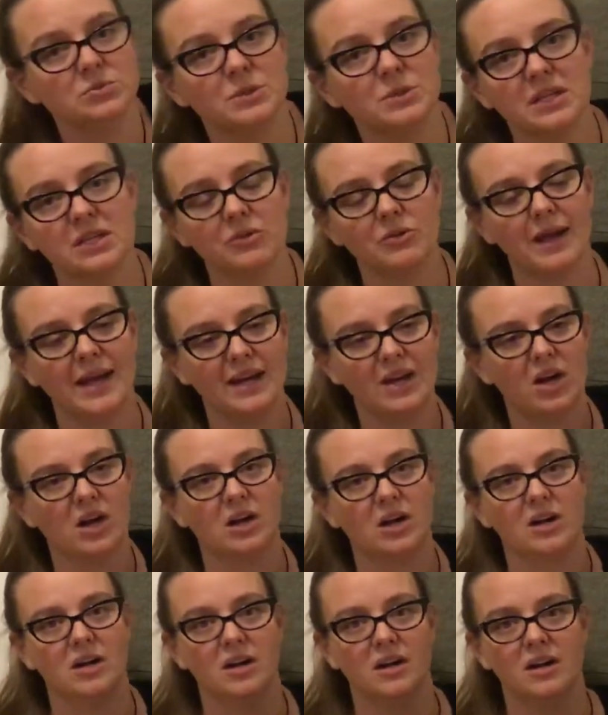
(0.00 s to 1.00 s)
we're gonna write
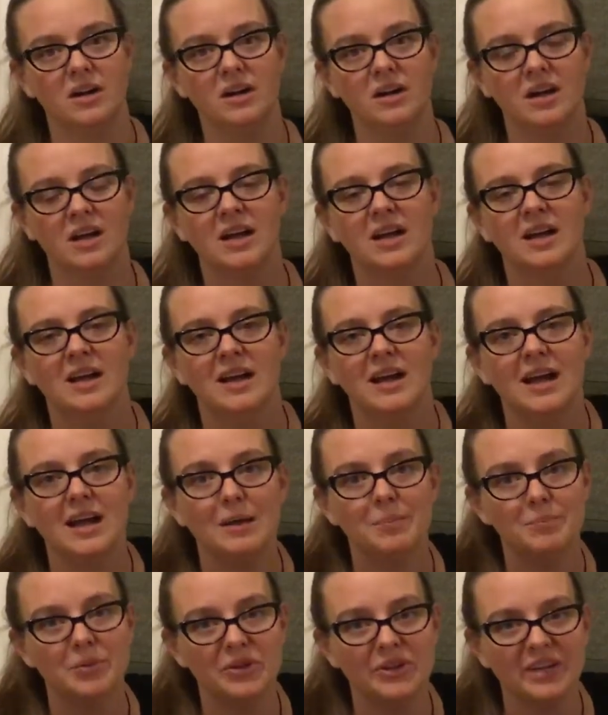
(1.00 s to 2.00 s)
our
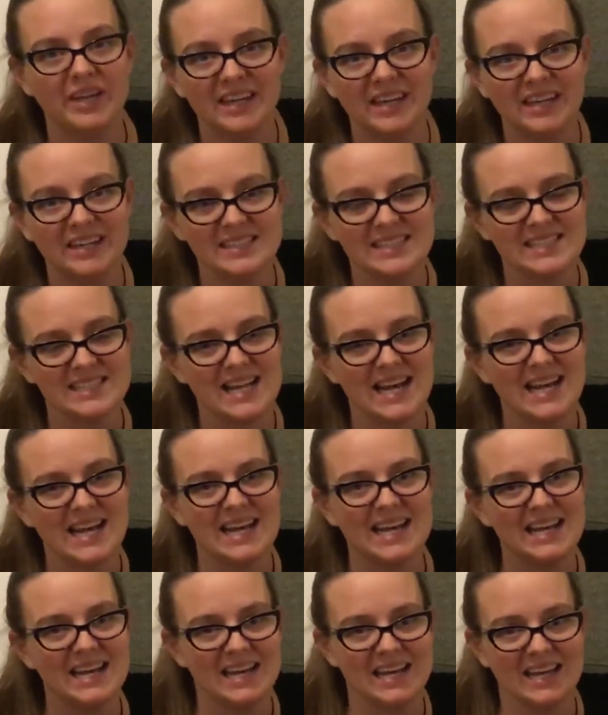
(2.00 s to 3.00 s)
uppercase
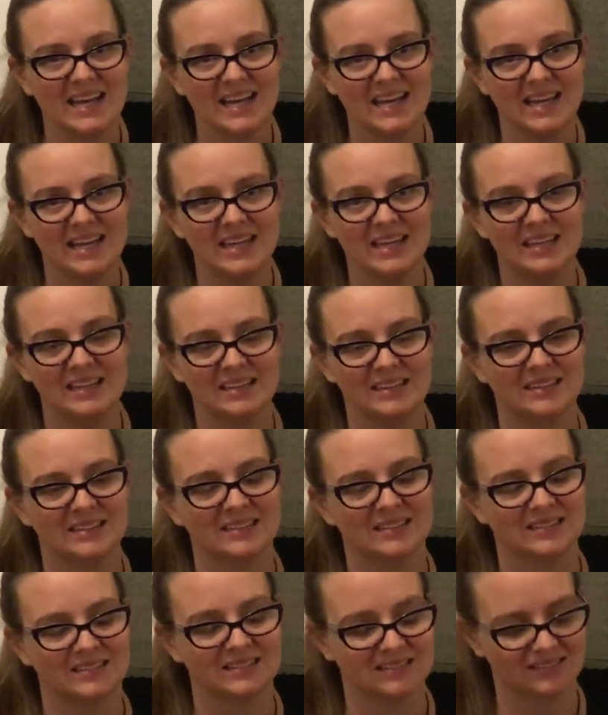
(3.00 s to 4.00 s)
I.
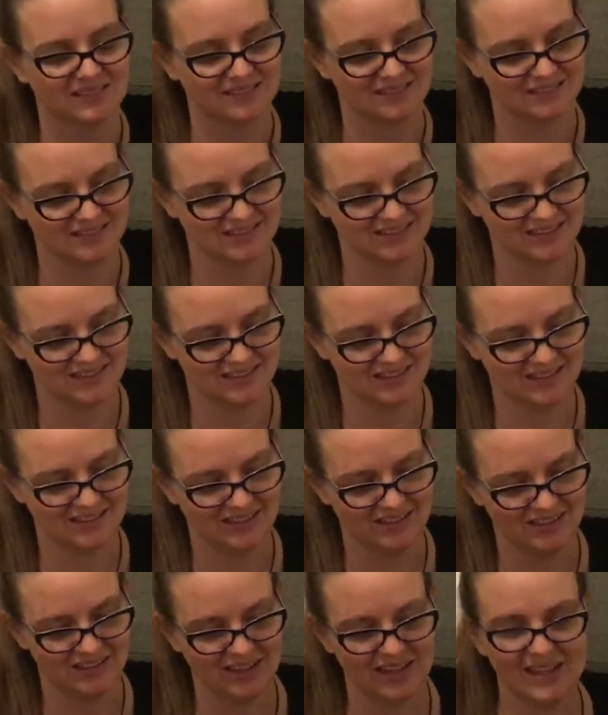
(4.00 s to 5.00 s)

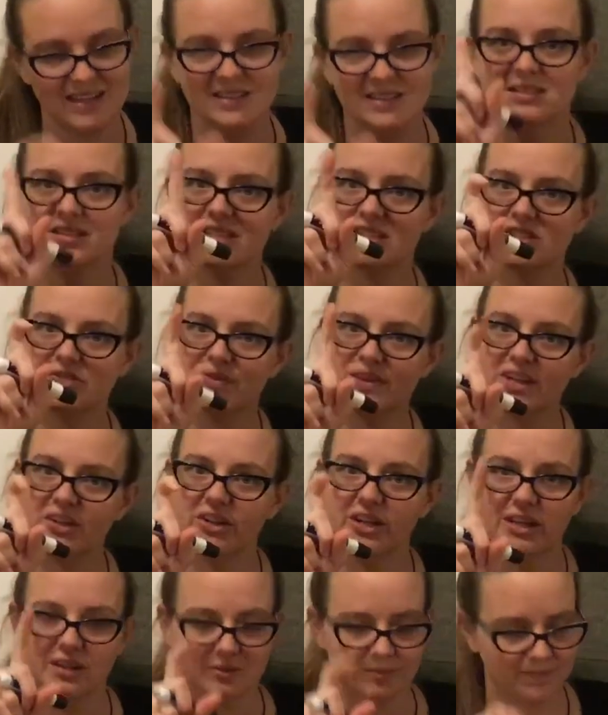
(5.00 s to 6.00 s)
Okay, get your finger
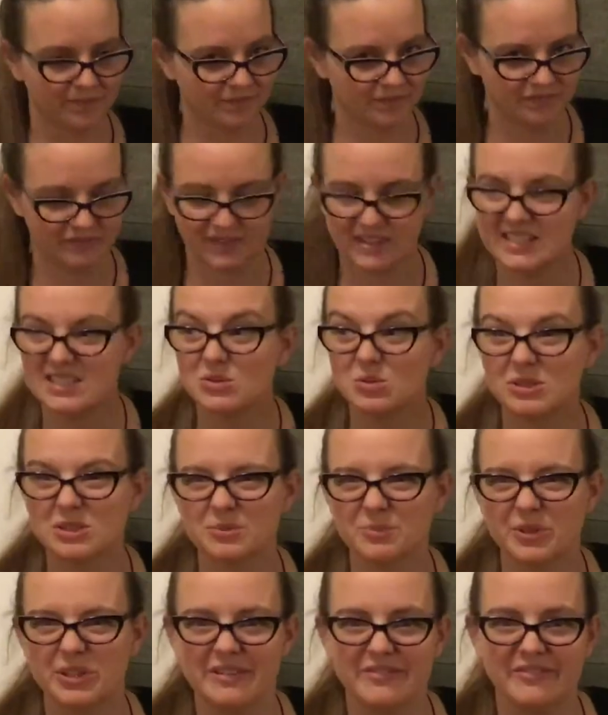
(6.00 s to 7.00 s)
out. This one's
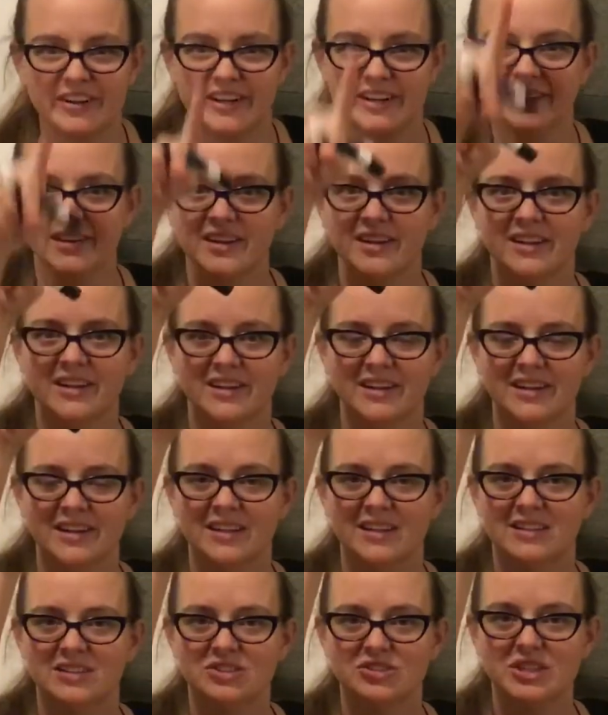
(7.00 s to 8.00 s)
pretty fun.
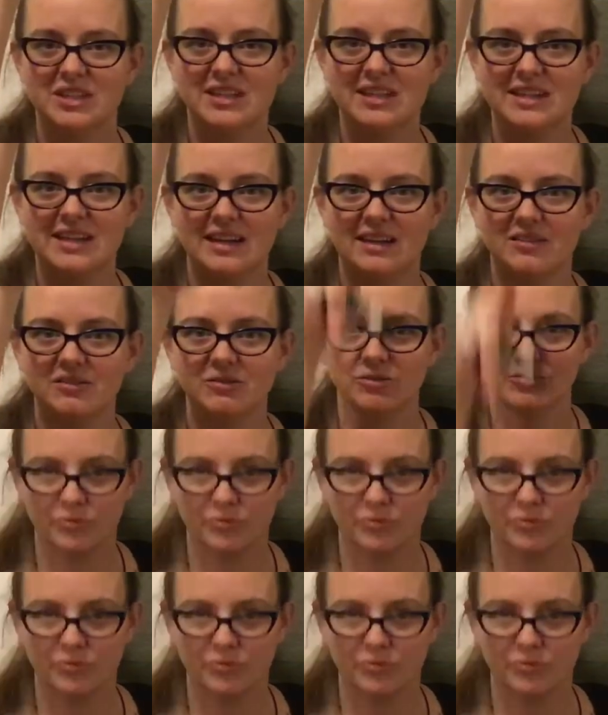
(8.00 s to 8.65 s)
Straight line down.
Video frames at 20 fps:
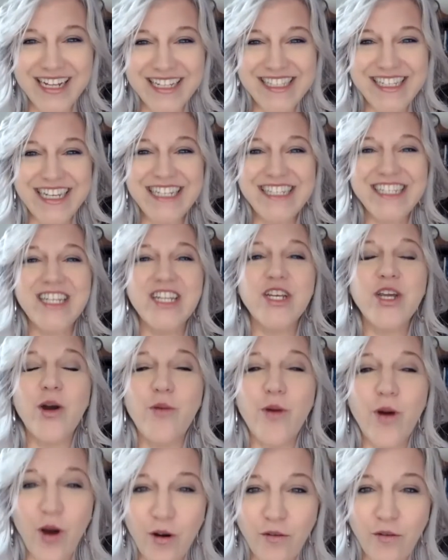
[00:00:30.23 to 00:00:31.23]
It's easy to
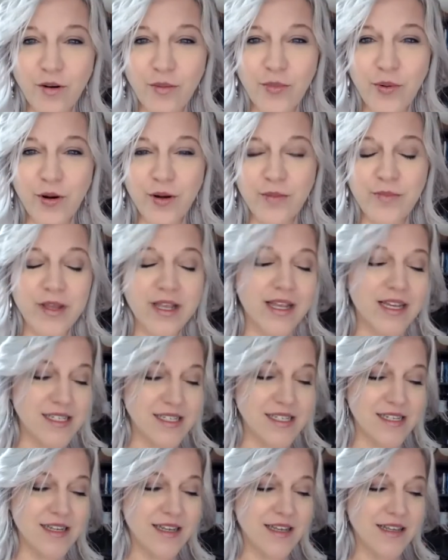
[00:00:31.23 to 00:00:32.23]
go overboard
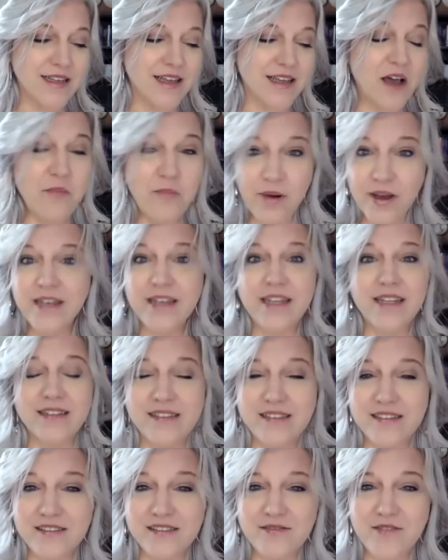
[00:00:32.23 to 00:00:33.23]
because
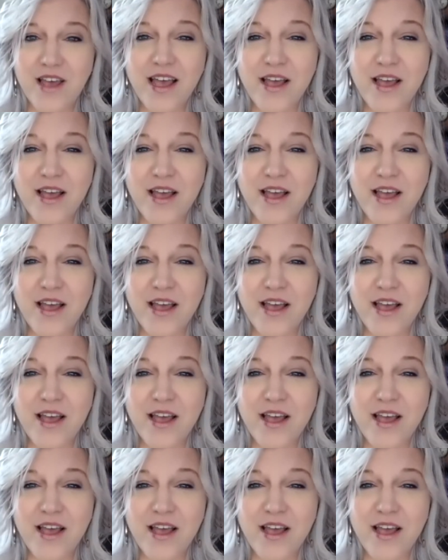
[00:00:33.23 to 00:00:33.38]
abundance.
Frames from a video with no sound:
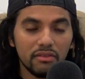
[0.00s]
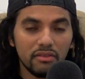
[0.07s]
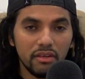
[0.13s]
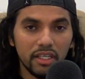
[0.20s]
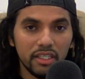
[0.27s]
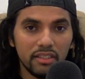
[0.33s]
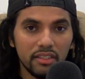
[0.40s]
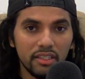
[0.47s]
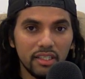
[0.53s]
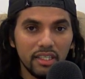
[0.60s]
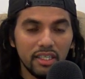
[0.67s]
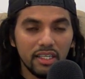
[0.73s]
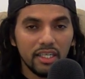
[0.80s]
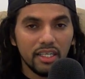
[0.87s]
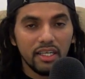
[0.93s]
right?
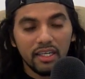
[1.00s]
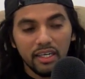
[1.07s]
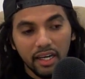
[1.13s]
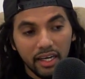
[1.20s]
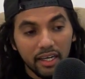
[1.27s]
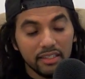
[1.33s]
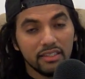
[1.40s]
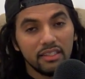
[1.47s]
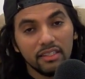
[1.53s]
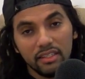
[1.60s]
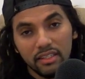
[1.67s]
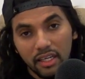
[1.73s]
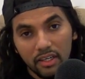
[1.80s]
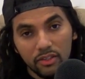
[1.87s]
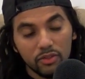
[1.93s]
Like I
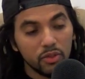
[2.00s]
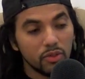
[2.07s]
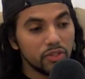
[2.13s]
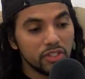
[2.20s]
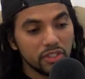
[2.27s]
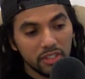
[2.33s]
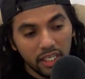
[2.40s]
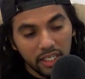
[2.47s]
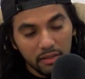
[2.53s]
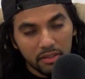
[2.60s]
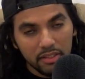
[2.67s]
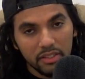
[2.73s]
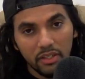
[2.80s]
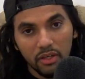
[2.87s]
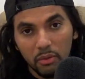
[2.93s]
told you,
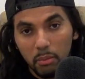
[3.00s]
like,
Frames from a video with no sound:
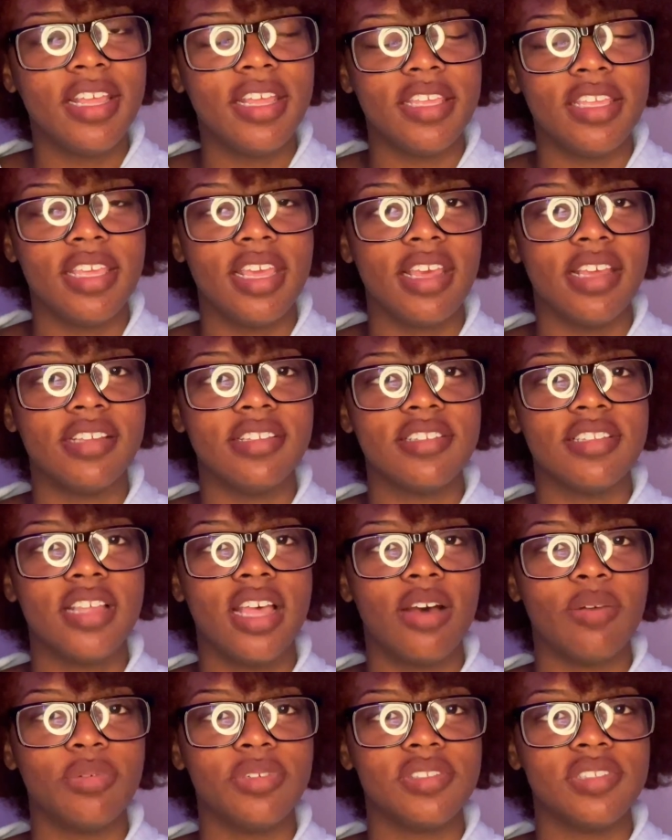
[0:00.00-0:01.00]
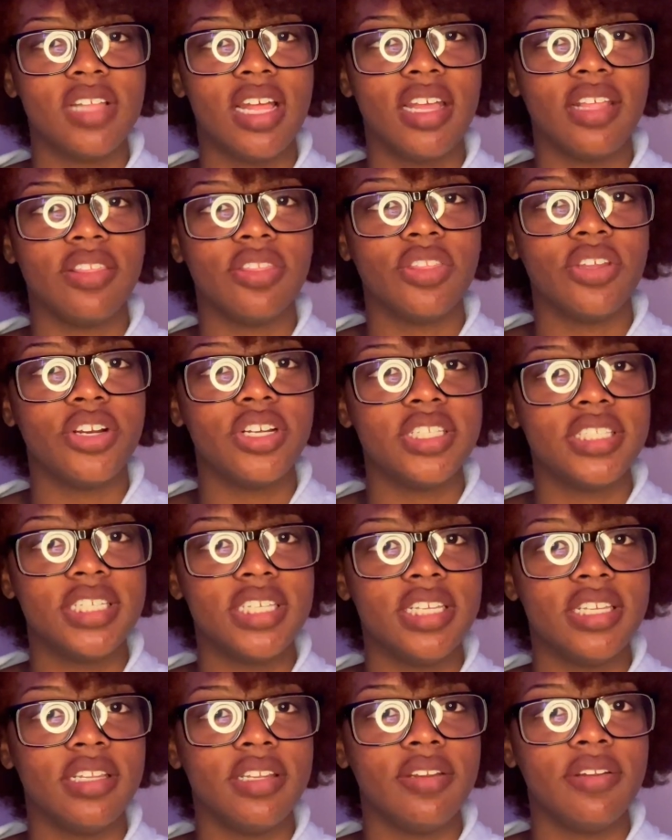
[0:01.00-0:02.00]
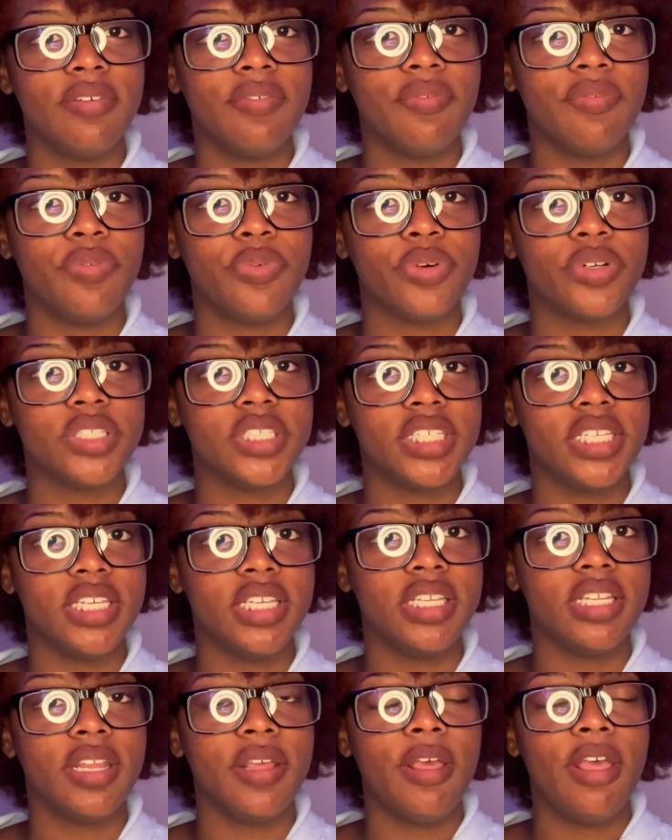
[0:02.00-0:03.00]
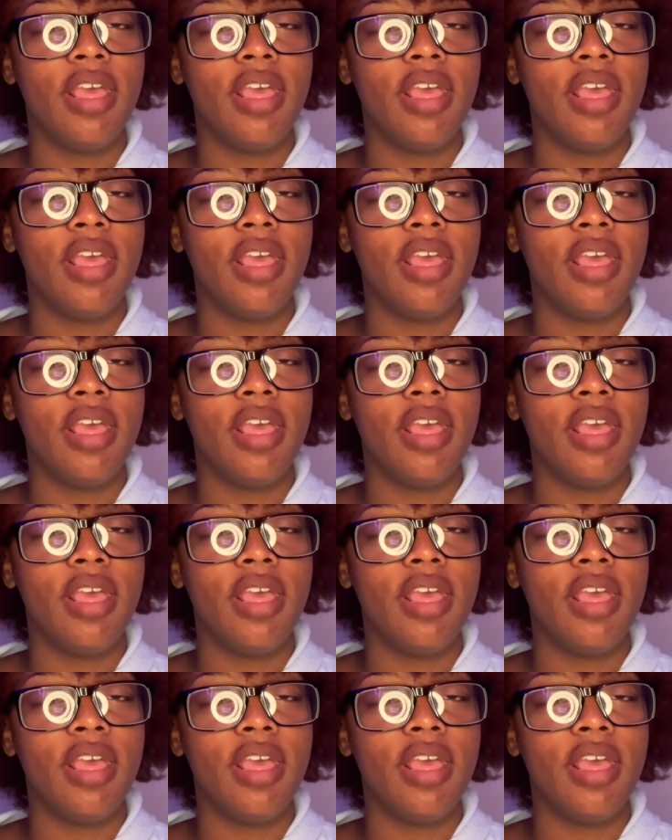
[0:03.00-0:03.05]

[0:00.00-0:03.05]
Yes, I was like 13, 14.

* * * * * * * * *

◆ **Assigned task**:
The listing above, line by line: print it exactly, but not its pictures.

◆ **Output of the task**:
(0.00 s to 1.00 s)
we're gonna write
(1.00 s to 2.00 s)
our
(2.00 s to 3.00 s)
uppercase
(3.00 s to 4.00 s)
I.
(4.00 s to 5.00 s)

(5.00 s to 6.00 s)
Okay, get your finger
(6.00 s to 7.00 s)
out. This one's
(7.00 s to 8.00 s)
pretty fun.
(8.00 s to 8.65 s)
Straight line down.
Video frames at 20 fps:
[00:00:30.23 to 00:00:31.23]
It's easy to
[00:00:31.23 to 00:00:32.23]
go overboard
[00:00:32.23 to 00:00:33.23]
because
[00:00:33.23 to 00:00:33.38]
abundance.
Frames from a video with no sound:
[0.00s]
[0.07s]
[0.13s]
[0.20s]
[0.27s]
[0.33s]
[0.40s]
[0.47s]
[0.53s]
[0.60s]
[0.67s]
[0.73s]
[0.80s]
[0.87s]
[0.93s]
right?
[1.00s]
[1.07s]
[1.13s]
[1.20s]
[1.27s]
[1.33s]
[1.40s]
[1.47s]
[1.53s]
[1.60s]
[1.67s]
[1.73s]
[1.80s]
[1.87s]
[1.93s]
Like I
[2.00s]
[2.07s]
[2.13s]
[2.20s]
[2.27s]
[2.33s]
[2.40s]
[2.47s]
[2.53s]
[2.60s]
[2.67s]
[2.73s]
[2.80s]
[2.87s]
[2.93s]
told you,
[3.00s]
like,
Frames from a video with no sound:
[0:00.00-0:01.00]
[0:01.00-0:02.00]
[0:02.00-0:03.00]
[0:03.00-0:03.05]

[0:00.00-0:03.05]
Yes, I was like 13, 14.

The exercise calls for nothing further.